Every line of the material is to be returned verbatim. Pictures stay out.

- [Dataset extract]
-- Opening Marker --

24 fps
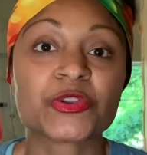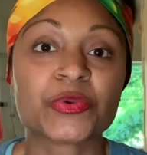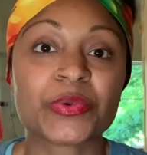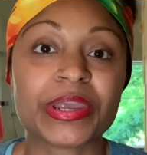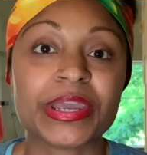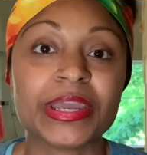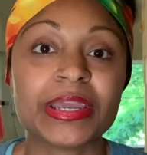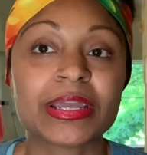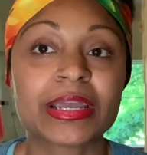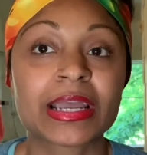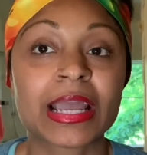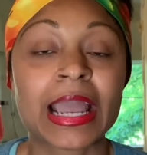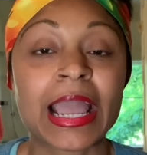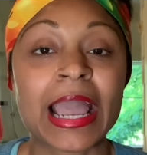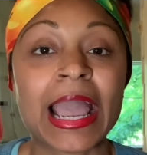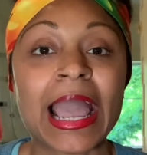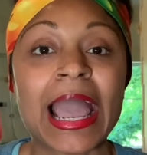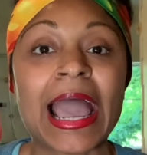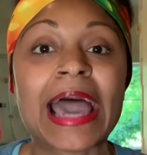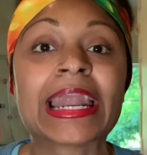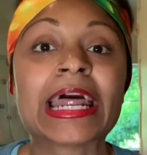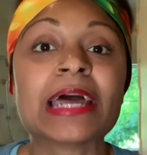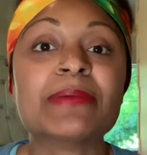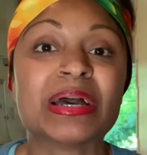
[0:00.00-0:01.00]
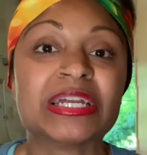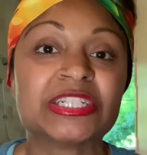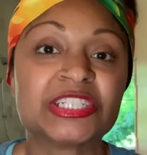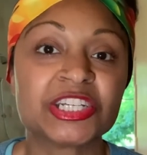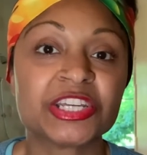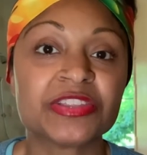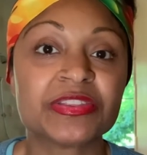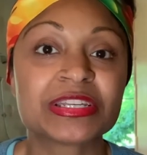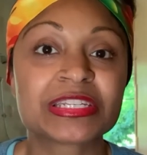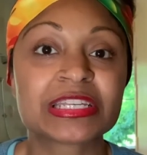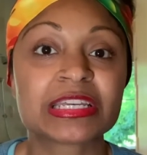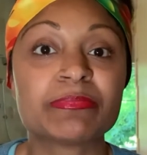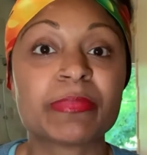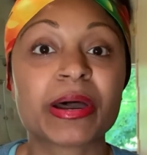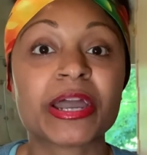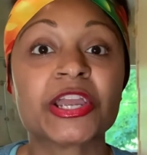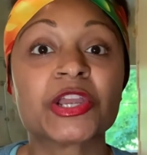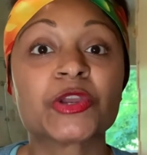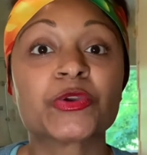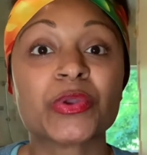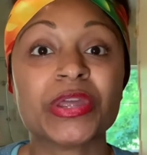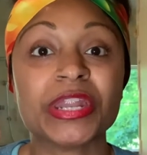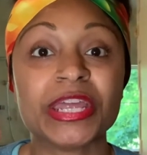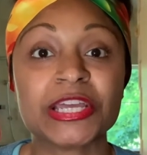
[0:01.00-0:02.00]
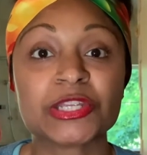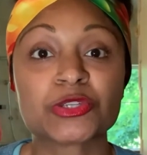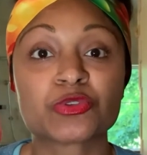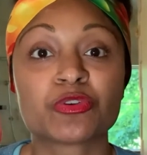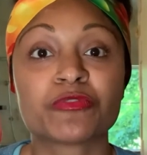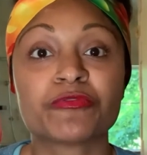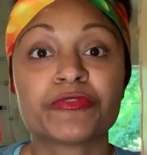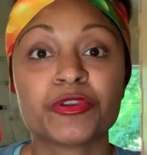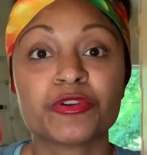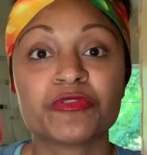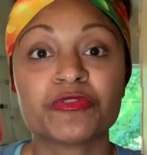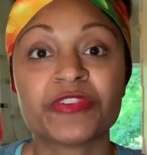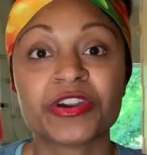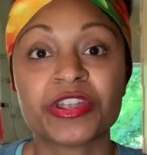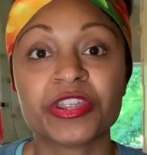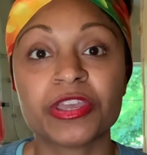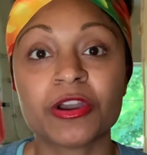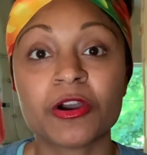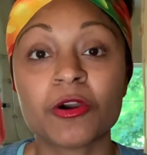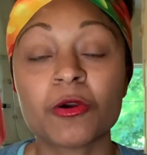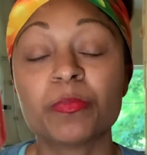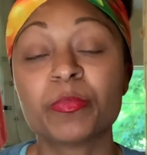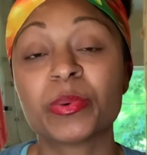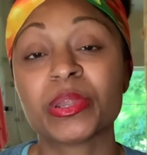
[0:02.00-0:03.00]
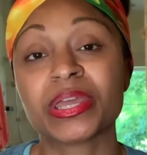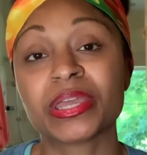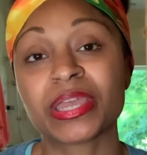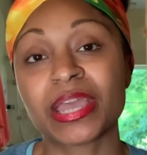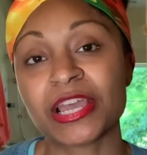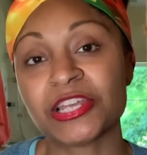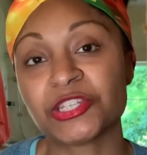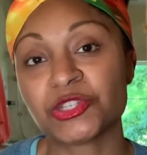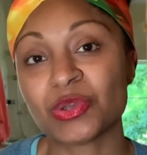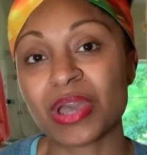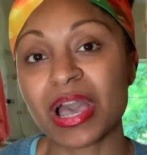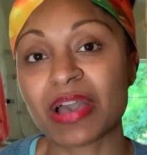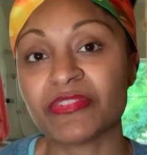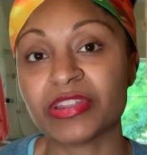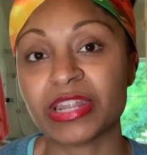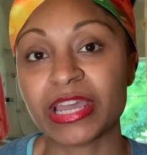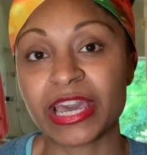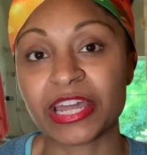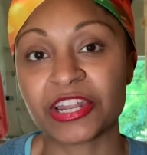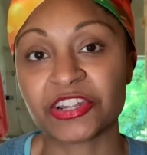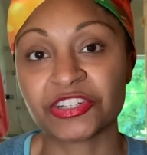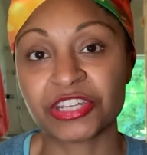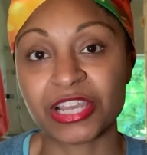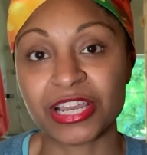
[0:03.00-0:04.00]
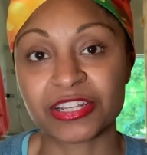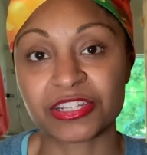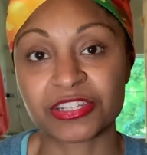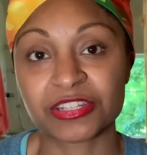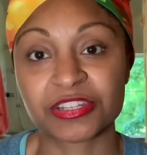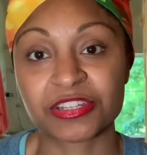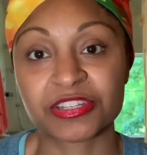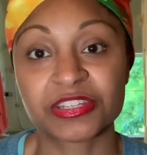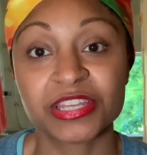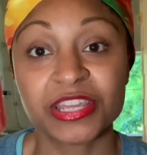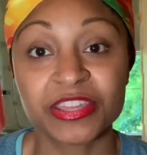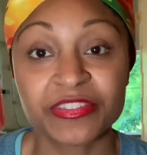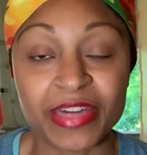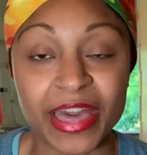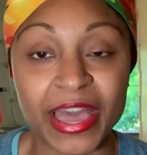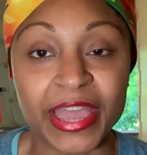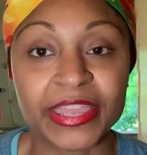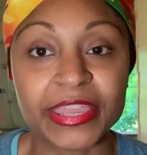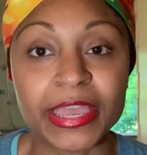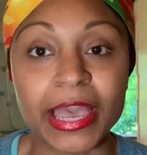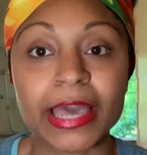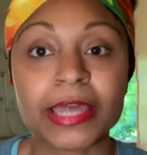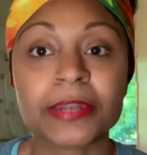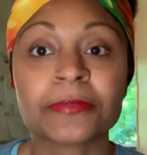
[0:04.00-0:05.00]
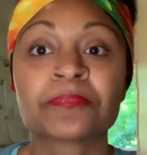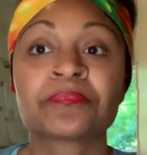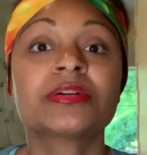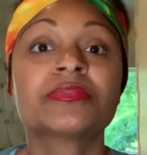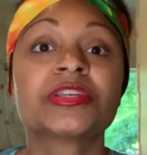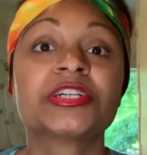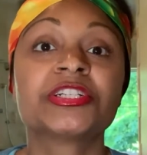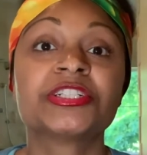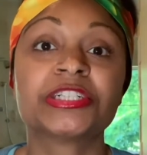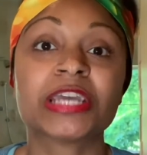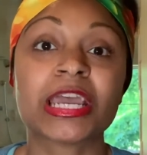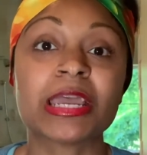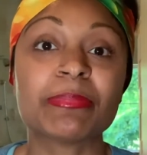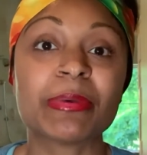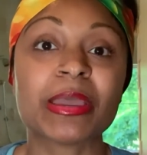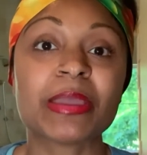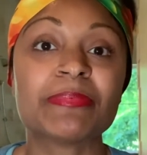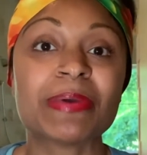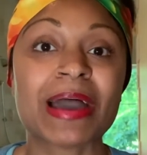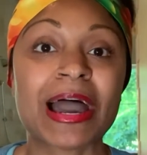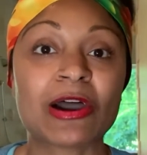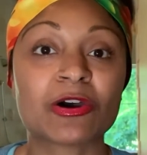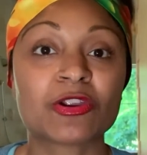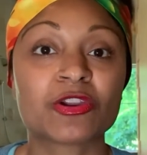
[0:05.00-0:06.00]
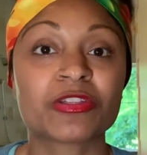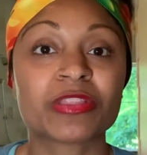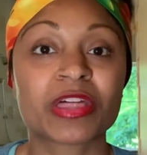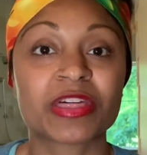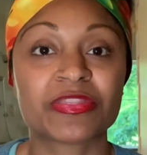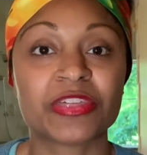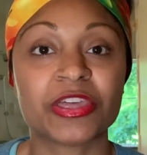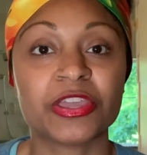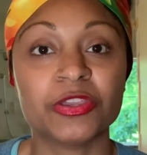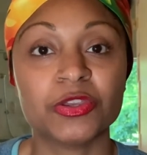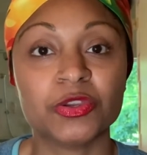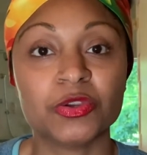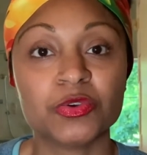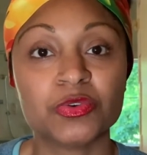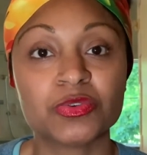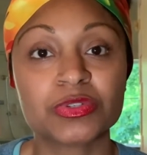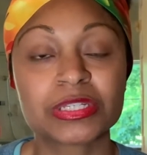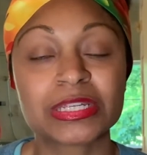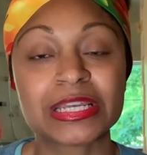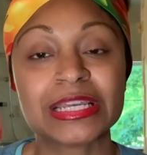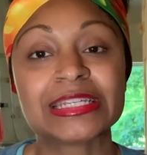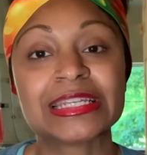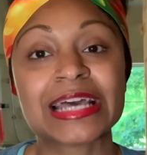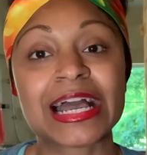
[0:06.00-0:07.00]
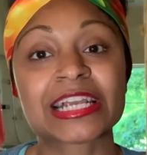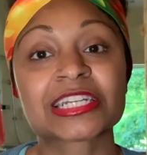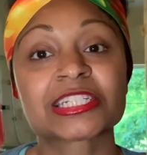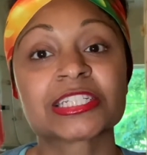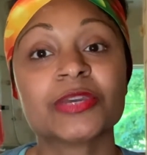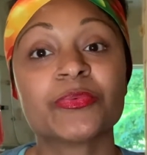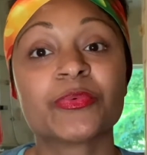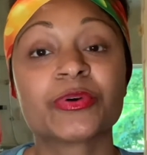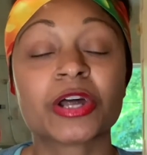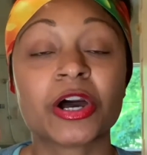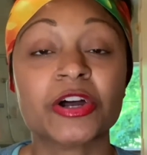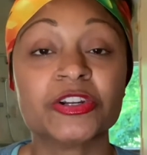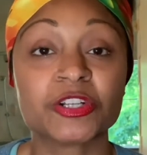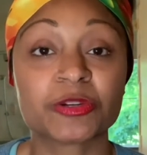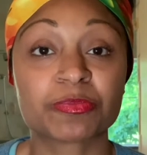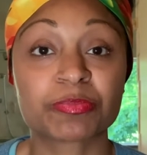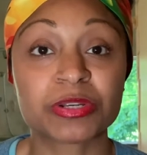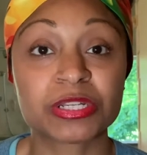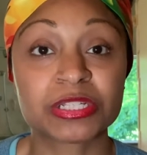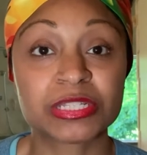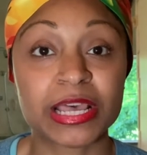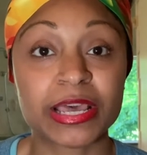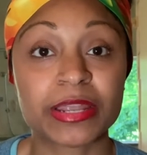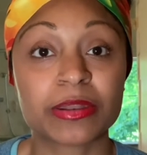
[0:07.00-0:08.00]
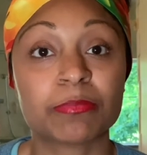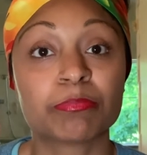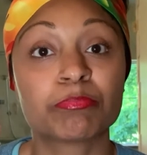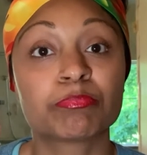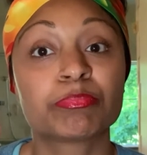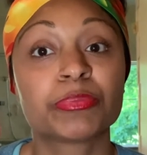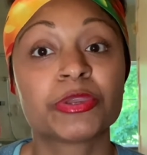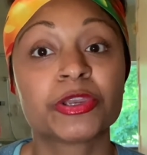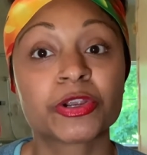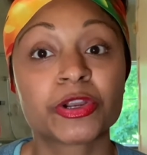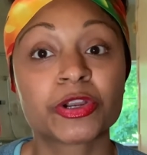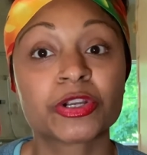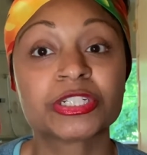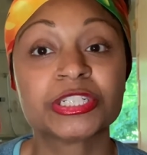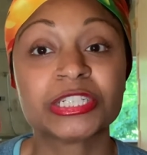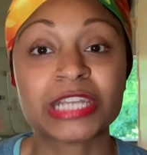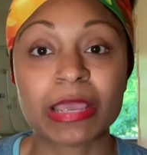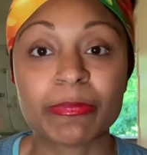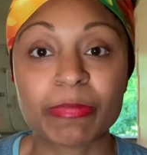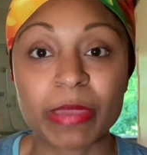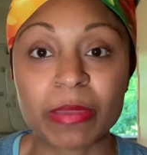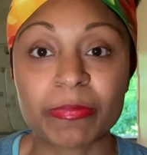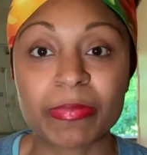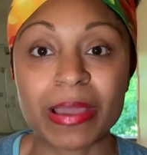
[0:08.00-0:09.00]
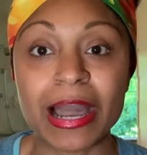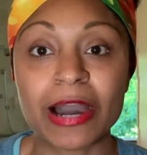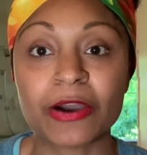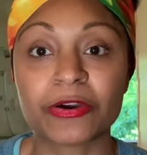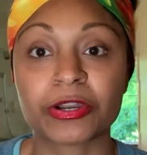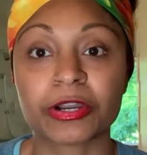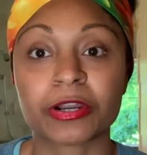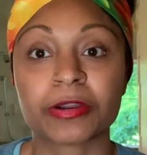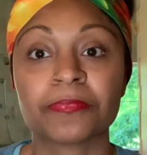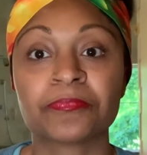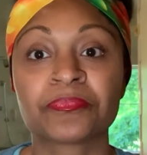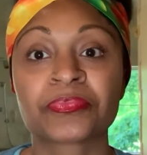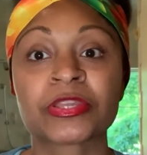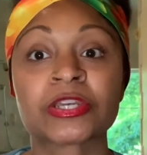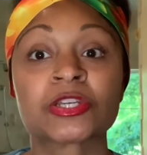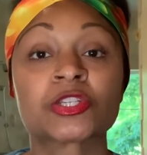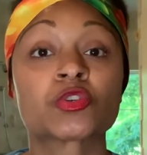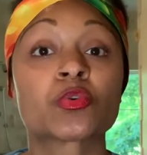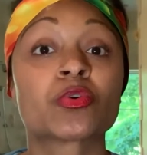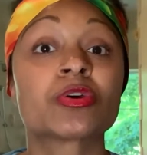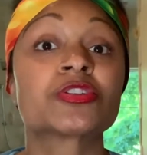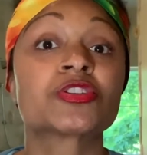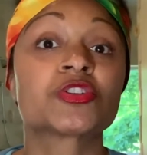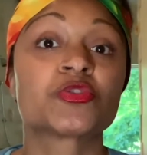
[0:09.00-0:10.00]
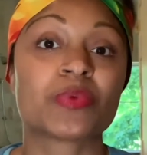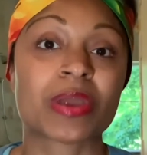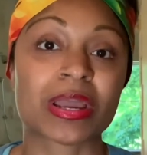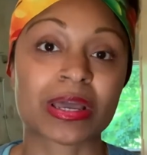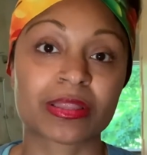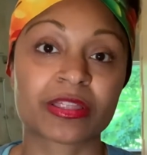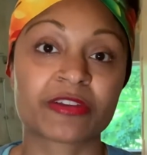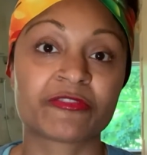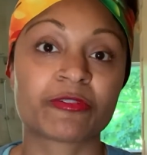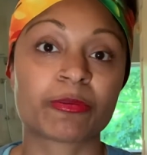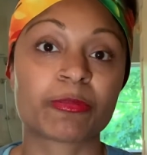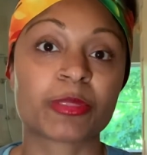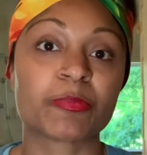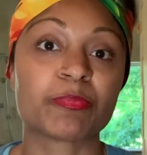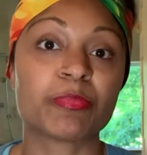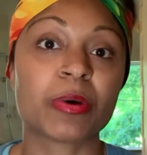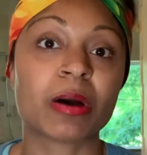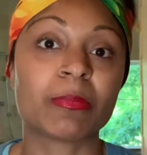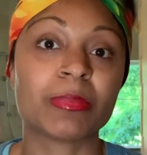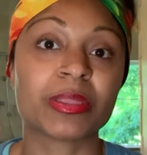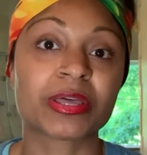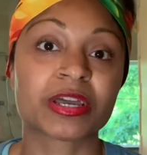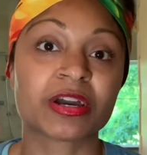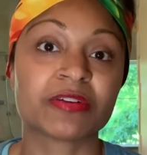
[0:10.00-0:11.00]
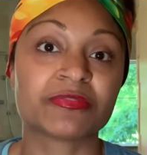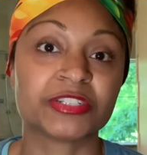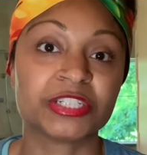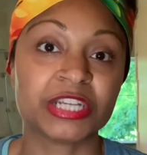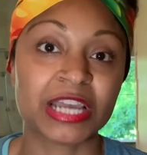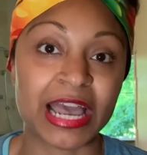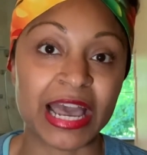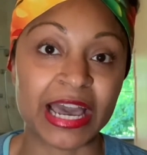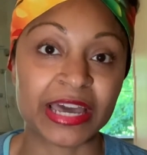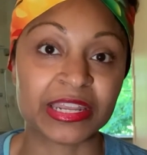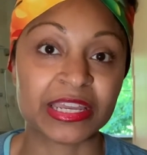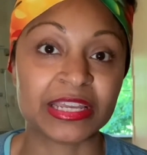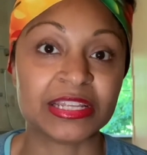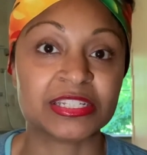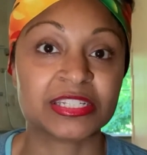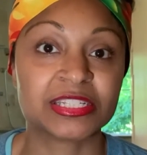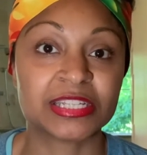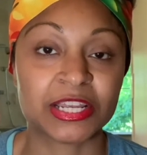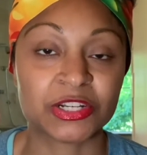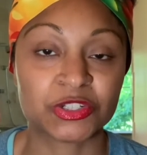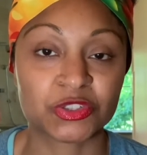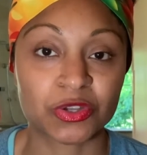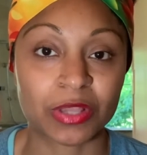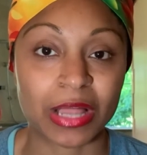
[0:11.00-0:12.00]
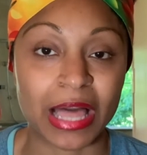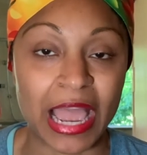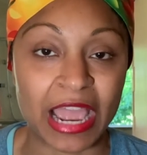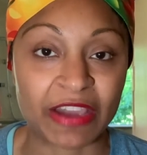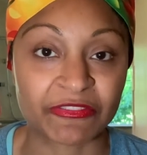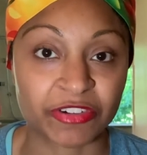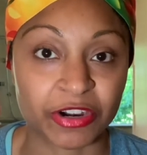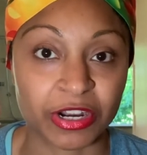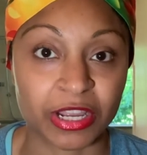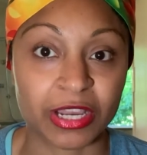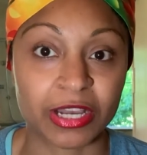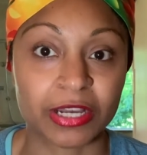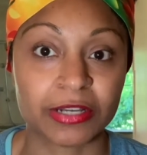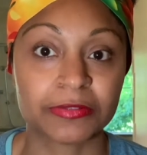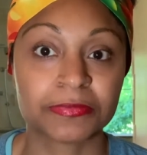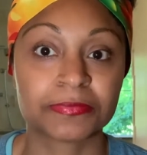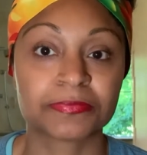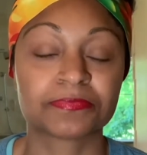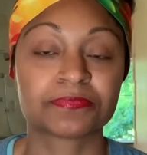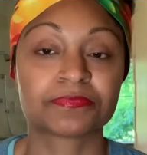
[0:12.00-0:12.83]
3, and I mentioned this in my ingredients review video, but in case you haven't had a chance to see that yet, the Chebe powder that they use is actually 100% pure Chebe powder sourced directly from the Republic of Chad in Central Africa.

-- Closing Marker --

- [Worked solution]
24 fps
[0:00.00-0:01.00]
[0:01.00-0:02.00]
[0:02.00-0:03.00]
[0:03.00-0:04.00]
[0:04.00-0:05.00]
[0:05.00-0:06.00]
[0:06.00-0:07.00]
[0:07.00-0:08.00]
[0:08.00-0:09.00]
[0:09.00-0:10.00]
[0:10.00-0:11.00]
[0:11.00-0:12.00]
[0:12.00-0:12.83]
3, and I mentioned this in my ingredients review video, but in case you haven't had a chance to see that yet, the Chebe powder that they use is actually 100% pure Chebe powder sourced directly from the Republic of Chad in Central Africa.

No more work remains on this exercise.